[Collected data]
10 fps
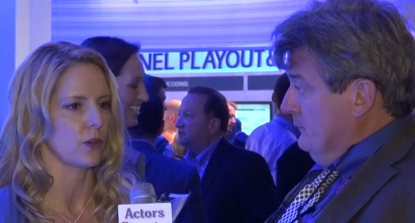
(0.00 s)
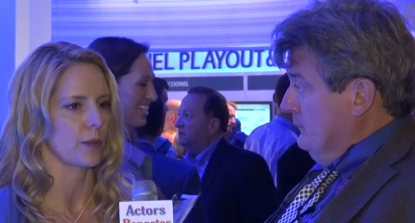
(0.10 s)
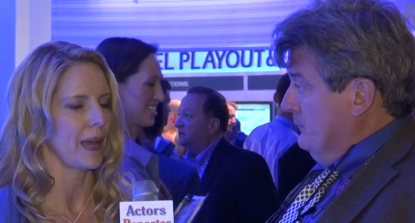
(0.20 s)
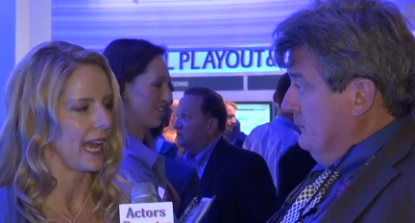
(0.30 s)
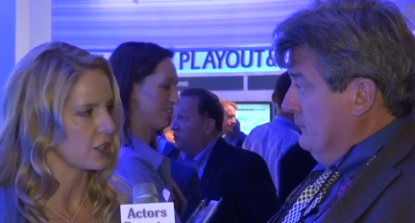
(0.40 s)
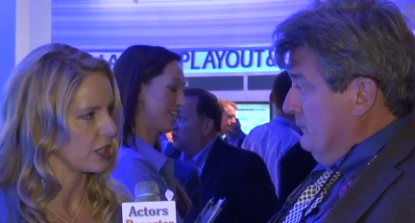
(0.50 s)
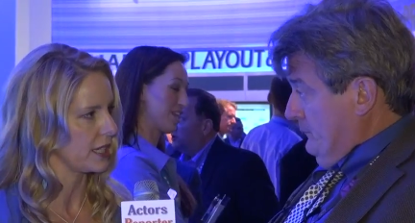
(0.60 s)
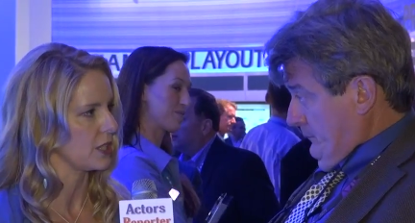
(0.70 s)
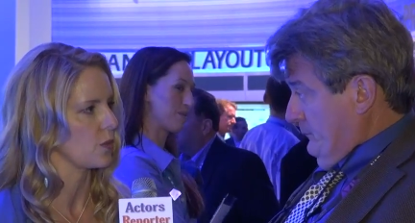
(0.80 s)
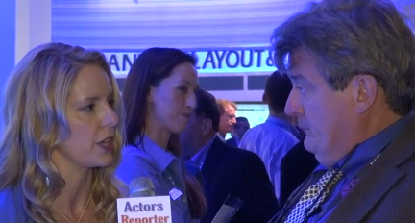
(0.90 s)
Speaker 1: your
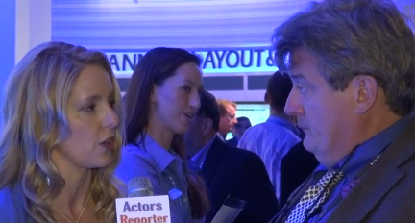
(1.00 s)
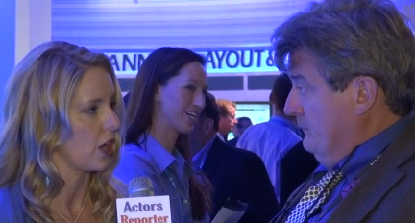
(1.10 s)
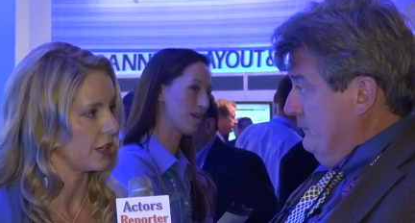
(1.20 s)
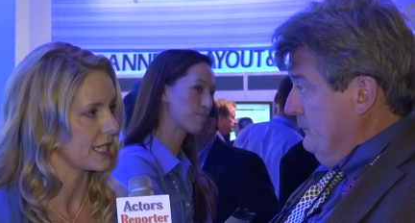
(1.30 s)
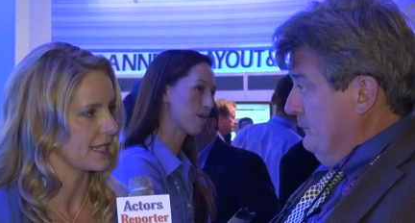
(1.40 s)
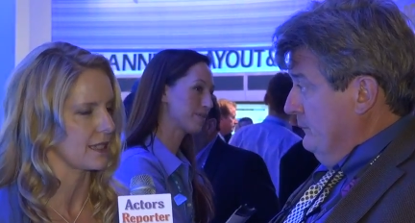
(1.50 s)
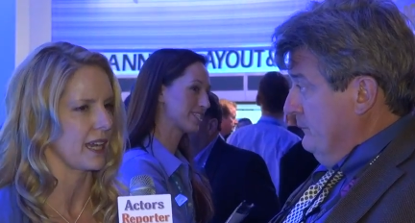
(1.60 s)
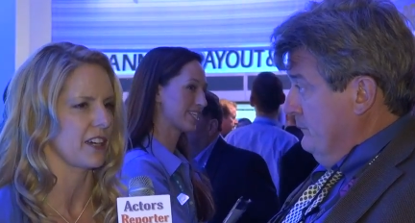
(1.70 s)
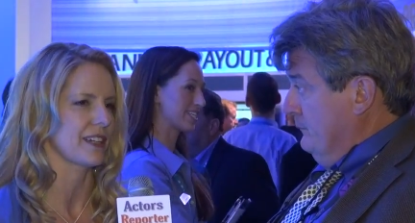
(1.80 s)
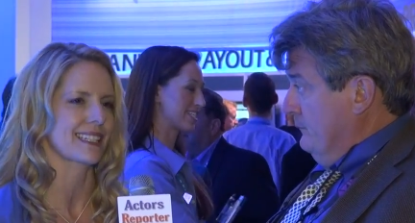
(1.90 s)
passion is, what your heart's
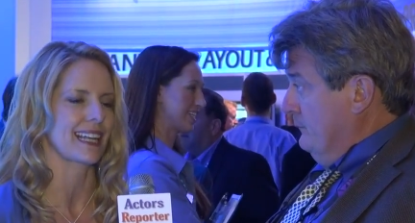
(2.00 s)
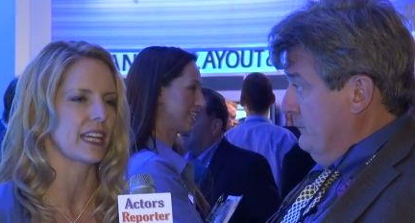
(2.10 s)
desire is.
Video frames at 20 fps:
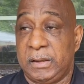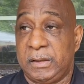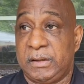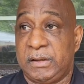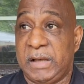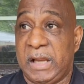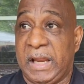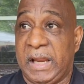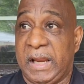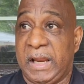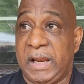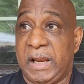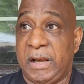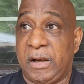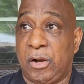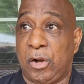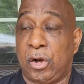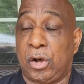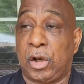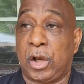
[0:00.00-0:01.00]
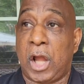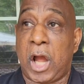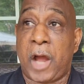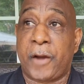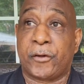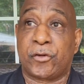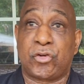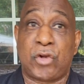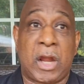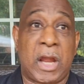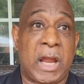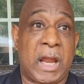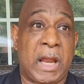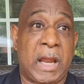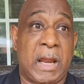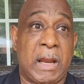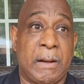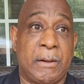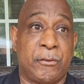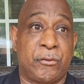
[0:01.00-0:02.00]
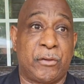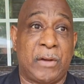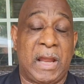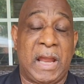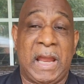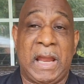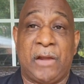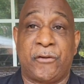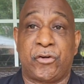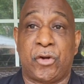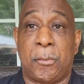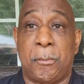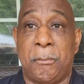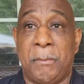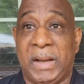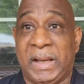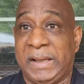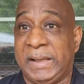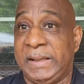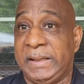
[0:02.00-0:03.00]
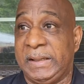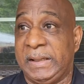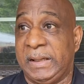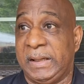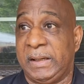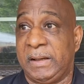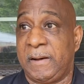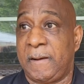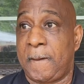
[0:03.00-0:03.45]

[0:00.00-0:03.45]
that a lot of times as a man,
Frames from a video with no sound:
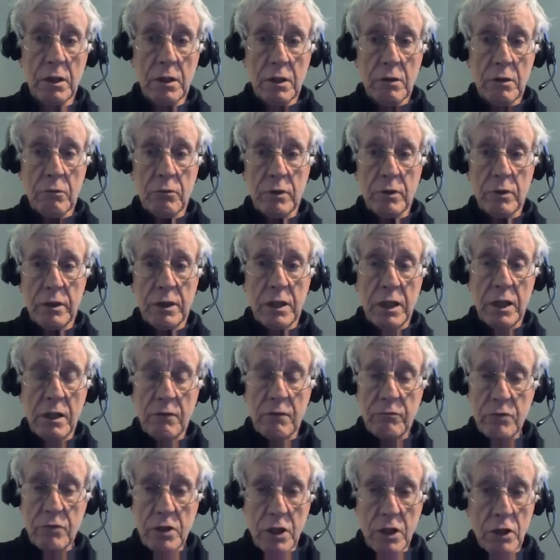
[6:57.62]
when they
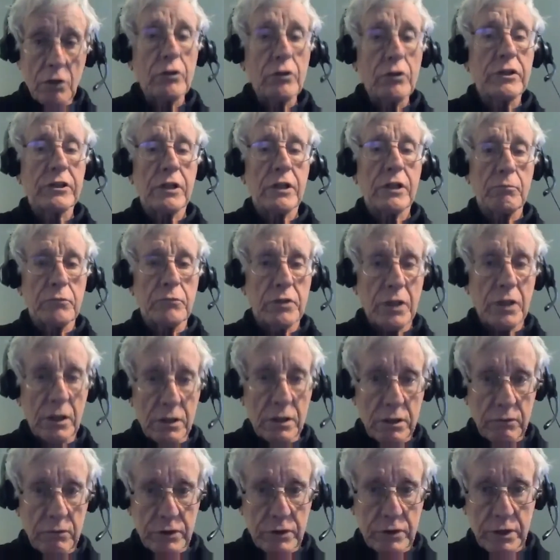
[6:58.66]
have no
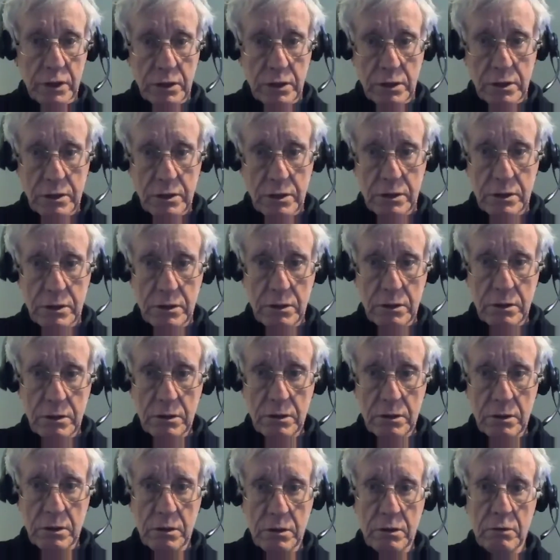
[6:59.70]
subjective sense
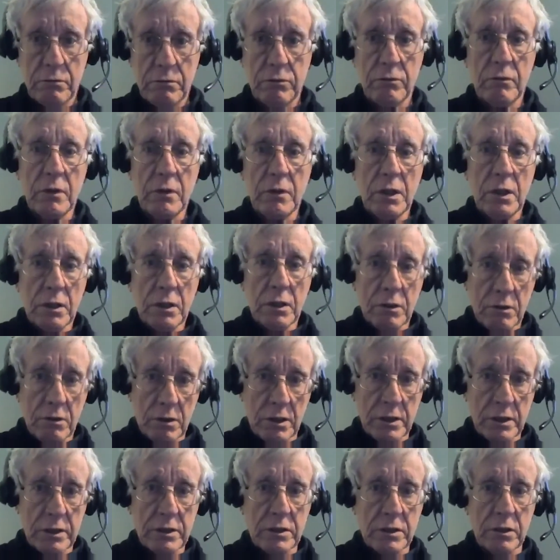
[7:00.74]
of Christ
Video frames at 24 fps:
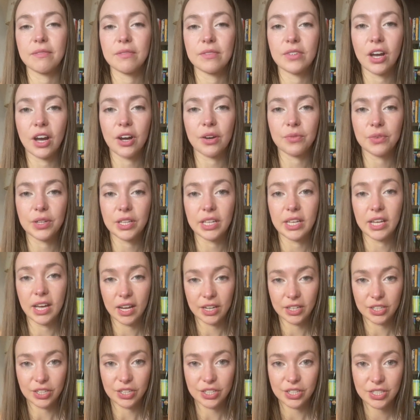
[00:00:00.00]
not really
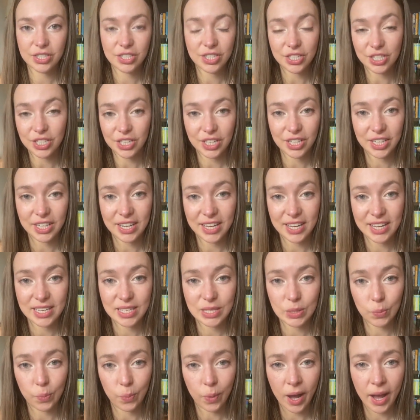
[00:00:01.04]
understood is
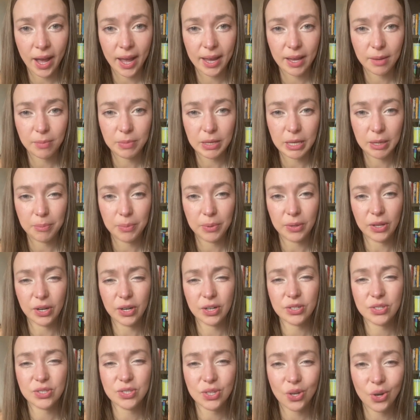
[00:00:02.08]
why people are
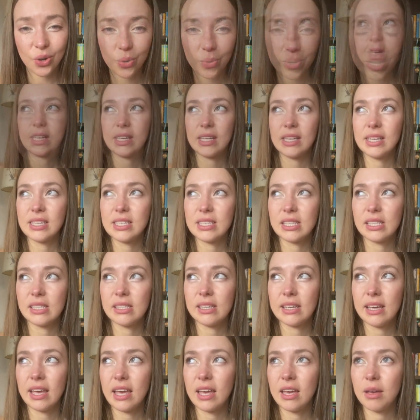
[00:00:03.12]
so
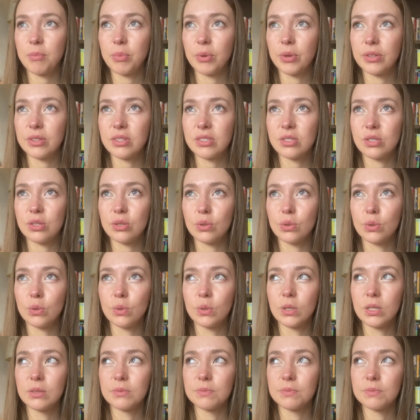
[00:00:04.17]
easily able to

What is required:
Please print the data above once more, exactly as it appears, with no pictures.

Reply to the exercise:
10 fps
(0.00 s)
(0.10 s)
(0.20 s)
(0.30 s)
(0.40 s)
(0.50 s)
(0.60 s)
(0.70 s)
(0.80 s)
(0.90 s)
Speaker 1: your
(1.00 s)
(1.10 s)
(1.20 s)
(1.30 s)
(1.40 s)
(1.50 s)
(1.60 s)
(1.70 s)
(1.80 s)
(1.90 s)
passion is, what your heart's
(2.00 s)
(2.10 s)
desire is.
Video frames at 20 fps:
[0:00.00-0:01.00]
[0:01.00-0:02.00]
[0:02.00-0:03.00]
[0:03.00-0:03.45]

[0:00.00-0:03.45]
that a lot of times as a man,
Frames from a video with no sound:
[6:57.62]
when they
[6:58.66]
have no
[6:59.70]
subjective sense
[7:00.74]
of Christ
Video frames at 24 fps:
[00:00:00.00]
not really
[00:00:01.04]
understood is
[00:00:02.08]
why people are
[00:00:03.12]
so
[00:00:04.17]
easily able to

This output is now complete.